• _What is required_
Output each record in full, exactly as it stands.

• _Information supplied_

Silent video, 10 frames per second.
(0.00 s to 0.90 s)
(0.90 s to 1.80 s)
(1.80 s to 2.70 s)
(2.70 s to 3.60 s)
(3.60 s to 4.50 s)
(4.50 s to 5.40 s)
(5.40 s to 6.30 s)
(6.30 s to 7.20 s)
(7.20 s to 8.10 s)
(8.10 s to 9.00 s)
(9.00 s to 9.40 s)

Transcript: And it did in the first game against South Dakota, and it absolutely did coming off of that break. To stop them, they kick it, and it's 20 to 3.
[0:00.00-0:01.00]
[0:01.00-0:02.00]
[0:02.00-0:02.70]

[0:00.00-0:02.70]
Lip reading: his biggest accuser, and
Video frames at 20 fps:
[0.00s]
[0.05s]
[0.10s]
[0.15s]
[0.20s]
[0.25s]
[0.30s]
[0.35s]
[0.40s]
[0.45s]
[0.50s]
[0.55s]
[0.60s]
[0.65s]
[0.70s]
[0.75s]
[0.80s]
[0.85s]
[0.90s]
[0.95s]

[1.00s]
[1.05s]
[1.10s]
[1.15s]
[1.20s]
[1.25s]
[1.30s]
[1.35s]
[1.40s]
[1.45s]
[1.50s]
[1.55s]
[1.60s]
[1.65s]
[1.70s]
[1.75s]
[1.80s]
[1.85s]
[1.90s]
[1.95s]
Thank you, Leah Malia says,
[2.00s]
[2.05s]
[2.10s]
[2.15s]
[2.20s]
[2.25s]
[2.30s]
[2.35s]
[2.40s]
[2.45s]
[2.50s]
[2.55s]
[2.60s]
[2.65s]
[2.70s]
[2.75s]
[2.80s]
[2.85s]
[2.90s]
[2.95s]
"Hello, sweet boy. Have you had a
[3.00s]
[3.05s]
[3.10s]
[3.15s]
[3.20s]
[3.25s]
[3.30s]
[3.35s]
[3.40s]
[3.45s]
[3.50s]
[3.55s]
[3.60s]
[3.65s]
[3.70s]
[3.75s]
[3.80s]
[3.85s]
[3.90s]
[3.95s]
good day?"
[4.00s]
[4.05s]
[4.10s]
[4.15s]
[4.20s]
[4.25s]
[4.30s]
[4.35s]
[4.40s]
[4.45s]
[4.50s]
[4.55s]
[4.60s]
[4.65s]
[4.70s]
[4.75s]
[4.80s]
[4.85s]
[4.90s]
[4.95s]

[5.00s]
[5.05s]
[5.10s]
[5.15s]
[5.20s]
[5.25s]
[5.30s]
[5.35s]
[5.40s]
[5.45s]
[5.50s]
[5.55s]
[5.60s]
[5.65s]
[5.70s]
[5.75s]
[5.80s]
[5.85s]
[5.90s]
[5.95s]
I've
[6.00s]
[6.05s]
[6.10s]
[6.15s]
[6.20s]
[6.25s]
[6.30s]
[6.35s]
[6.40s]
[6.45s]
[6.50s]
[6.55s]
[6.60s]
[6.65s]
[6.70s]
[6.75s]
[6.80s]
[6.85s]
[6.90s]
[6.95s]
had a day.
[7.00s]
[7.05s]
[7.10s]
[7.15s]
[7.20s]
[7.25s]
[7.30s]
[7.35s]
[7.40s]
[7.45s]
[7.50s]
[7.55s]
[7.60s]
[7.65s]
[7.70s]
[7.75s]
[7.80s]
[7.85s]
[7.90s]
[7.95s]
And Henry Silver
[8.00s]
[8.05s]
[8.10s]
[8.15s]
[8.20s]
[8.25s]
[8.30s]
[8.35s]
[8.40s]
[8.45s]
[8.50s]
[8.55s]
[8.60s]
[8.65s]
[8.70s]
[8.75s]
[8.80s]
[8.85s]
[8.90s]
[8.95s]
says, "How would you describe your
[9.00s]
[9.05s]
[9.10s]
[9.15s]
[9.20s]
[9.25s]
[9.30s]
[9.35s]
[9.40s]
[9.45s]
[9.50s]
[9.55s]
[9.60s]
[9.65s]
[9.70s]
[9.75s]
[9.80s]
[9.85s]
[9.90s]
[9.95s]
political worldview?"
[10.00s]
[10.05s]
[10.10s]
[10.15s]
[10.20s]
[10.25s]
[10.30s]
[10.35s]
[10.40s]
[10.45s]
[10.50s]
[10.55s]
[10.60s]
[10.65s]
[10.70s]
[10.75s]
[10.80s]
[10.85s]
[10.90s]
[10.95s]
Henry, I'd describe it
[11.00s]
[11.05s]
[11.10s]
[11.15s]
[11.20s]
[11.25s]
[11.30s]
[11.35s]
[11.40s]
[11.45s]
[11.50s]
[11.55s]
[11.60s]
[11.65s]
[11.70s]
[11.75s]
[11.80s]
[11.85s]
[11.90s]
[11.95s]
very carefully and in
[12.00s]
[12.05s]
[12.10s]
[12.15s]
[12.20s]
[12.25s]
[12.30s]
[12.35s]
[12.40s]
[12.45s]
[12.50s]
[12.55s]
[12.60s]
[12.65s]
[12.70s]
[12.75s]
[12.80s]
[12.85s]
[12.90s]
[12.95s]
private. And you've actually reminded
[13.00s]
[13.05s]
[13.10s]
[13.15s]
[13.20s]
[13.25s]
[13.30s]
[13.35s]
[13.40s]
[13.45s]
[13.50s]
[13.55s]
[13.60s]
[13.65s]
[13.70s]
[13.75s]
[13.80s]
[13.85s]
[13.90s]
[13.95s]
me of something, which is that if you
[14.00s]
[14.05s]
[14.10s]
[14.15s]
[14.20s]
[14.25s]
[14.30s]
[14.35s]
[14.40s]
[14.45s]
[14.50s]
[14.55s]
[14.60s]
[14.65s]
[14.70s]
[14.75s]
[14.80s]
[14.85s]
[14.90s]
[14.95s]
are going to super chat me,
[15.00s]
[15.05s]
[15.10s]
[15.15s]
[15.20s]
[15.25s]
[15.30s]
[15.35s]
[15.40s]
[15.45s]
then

• _Your response_
Silent video, 10 frames per second.
(0.00 s to 0.90 s)
(0.90 s to 1.80 s)
(1.80 s to 2.70 s)
(2.70 s to 3.60 s)
(3.60 s to 4.50 s)
(4.50 s to 5.40 s)
(5.40 s to 6.30 s)
(6.30 s to 7.20 s)
(7.20 s to 8.10 s)
(8.10 s to 9.00 s)
(9.00 s to 9.40 s)

Transcript: And it did in the first game against South Dakota, and it absolutely did coming off of that break. To stop them, they kick it, and it's 20 to 3.
[0:00.00-0:01.00]
[0:01.00-0:02.00]
[0:02.00-0:02.70]

[0:00.00-0:02.70]
Lip reading: his biggest accuser, and
Video frames at 20 fps:
[0.00s]
[0.05s]
[0.10s]
[0.15s]
[0.20s]
[0.25s]
[0.30s]
[0.35s]
[0.40s]
[0.45s]
[0.50s]
[0.55s]
[0.60s]
[0.65s]
[0.70s]
[0.75s]
[0.80s]
[0.85s]
[0.90s]
[0.95s]

[1.00s]
[1.05s]
[1.10s]
[1.15s]
[1.20s]
[1.25s]
[1.30s]
[1.35s]
[1.40s]
[1.45s]
[1.50s]
[1.55s]
[1.60s]
[1.65s]
[1.70s]
[1.75s]
[1.80s]
[1.85s]
[1.90s]
[1.95s]
Thank you, Leah Malia says,
[2.00s]
[2.05s]
[2.10s]
[2.15s]
[2.20s]
[2.25s]
[2.30s]
[2.35s]
[2.40s]
[2.45s]
[2.50s]
[2.55s]
[2.60s]
[2.65s]
[2.70s]
[2.75s]
[2.80s]
[2.85s]
[2.90s]
[2.95s]
"Hello, sweet boy. Have you had a
[3.00s]
[3.05s]
[3.10s]
[3.15s]
[3.20s]
[3.25s]
[3.30s]
[3.35s]
[3.40s]
[3.45s]
[3.50s]
[3.55s]
[3.60s]
[3.65s]
[3.70s]
[3.75s]
[3.80s]
[3.85s]
[3.90s]
[3.95s]
good day?"
[4.00s]
[4.05s]
[4.10s]
[4.15s]
[4.20s]
[4.25s]
[4.30s]
[4.35s]
[4.40s]
[4.45s]
[4.50s]
[4.55s]
[4.60s]
[4.65s]
[4.70s]
[4.75s]
[4.80s]
[4.85s]
[4.90s]
[4.95s]

[5.00s]
[5.05s]
[5.10s]
[5.15s]
[5.20s]
[5.25s]
[5.30s]
[5.35s]
[5.40s]
[5.45s]
[5.50s]
[5.55s]
[5.60s]
[5.65s]
[5.70s]
[5.75s]
[5.80s]
[5.85s]
[5.90s]
[5.95s]
I've
[6.00s]
[6.05s]
[6.10s]
[6.15s]
[6.20s]
[6.25s]
[6.30s]
[6.35s]
[6.40s]
[6.45s]
[6.50s]
[6.55s]
[6.60s]
[6.65s]
[6.70s]
[6.75s]
[6.80s]
[6.85s]
[6.90s]
[6.95s]
had a day.
[7.00s]
[7.05s]
[7.10s]
[7.15s]
[7.20s]
[7.25s]
[7.30s]
[7.35s]
[7.40s]
[7.45s]
[7.50s]
[7.55s]
[7.60s]
[7.65s]
[7.70s]
[7.75s]
[7.80s]
[7.85s]
[7.90s]
[7.95s]
And Henry Silver
[8.00s]
[8.05s]
[8.10s]
[8.15s]
[8.20s]
[8.25s]
[8.30s]
[8.35s]
[8.40s]
[8.45s]
[8.50s]
[8.55s]
[8.60s]
[8.65s]
[8.70s]
[8.75s]
[8.80s]
[8.85s]
[8.90s]
[8.95s]
says, "How would you describe your
[9.00s]
[9.05s]
[9.10s]
[9.15s]
[9.20s]
[9.25s]
[9.30s]
[9.35s]
[9.40s]
[9.45s]
[9.50s]
[9.55s]
[9.60s]
[9.65s]
[9.70s]
[9.75s]
[9.80s]
[9.85s]
[9.90s]
[9.95s]
political worldview?"
[10.00s]
[10.05s]
[10.10s]
[10.15s]
[10.20s]
[10.25s]
[10.30s]
[10.35s]
[10.40s]
[10.45s]
[10.50s]
[10.55s]
[10.60s]
[10.65s]
[10.70s]
[10.75s]
[10.80s]
[10.85s]
[10.90s]
[10.95s]
Henry, I'd describe it
[11.00s]
[11.05s]
[11.10s]
[11.15s]
[11.20s]
[11.25s]
[11.30s]
[11.35s]
[11.40s]
[11.45s]
[11.50s]
[11.55s]
[11.60s]
[11.65s]
[11.70s]
[11.75s]
[11.80s]
[11.85s]
[11.90s]
[11.95s]
very carefully and in
[12.00s]
[12.05s]
[12.10s]
[12.15s]
[12.20s]
[12.25s]
[12.30s]
[12.35s]
[12.40s]
[12.45s]
[12.50s]
[12.55s]
[12.60s]
[12.65s]
[12.70s]
[12.75s]
[12.80s]
[12.85s]
[12.90s]
[12.95s]
private. And you've actually reminded
[13.00s]
[13.05s]
[13.10s]
[13.15s]
[13.20s]
[13.25s]
[13.30s]
[13.35s]
[13.40s]
[13.45s]
[13.50s]
[13.55s]
[13.60s]
[13.65s]
[13.70s]
[13.75s]
[13.80s]
[13.85s]
[13.90s]
[13.95s]
me of something, which is that if you
[14.00s]
[14.05s]
[14.10s]
[14.15s]
[14.20s]
[14.25s]
[14.30s]
[14.35s]
[14.40s]
[14.45s]
[14.50s]
[14.55s]
[14.60s]
[14.65s]
[14.70s]
[14.75s]
[14.80s]
[14.85s]
[14.90s]
[14.95s]
are going to super chat me,
[15.00s]
[15.05s]
[15.10s]
[15.15s]
[15.20s]
[15.25s]
[15.30s]
[15.35s]
[15.40s]
[15.45s]
then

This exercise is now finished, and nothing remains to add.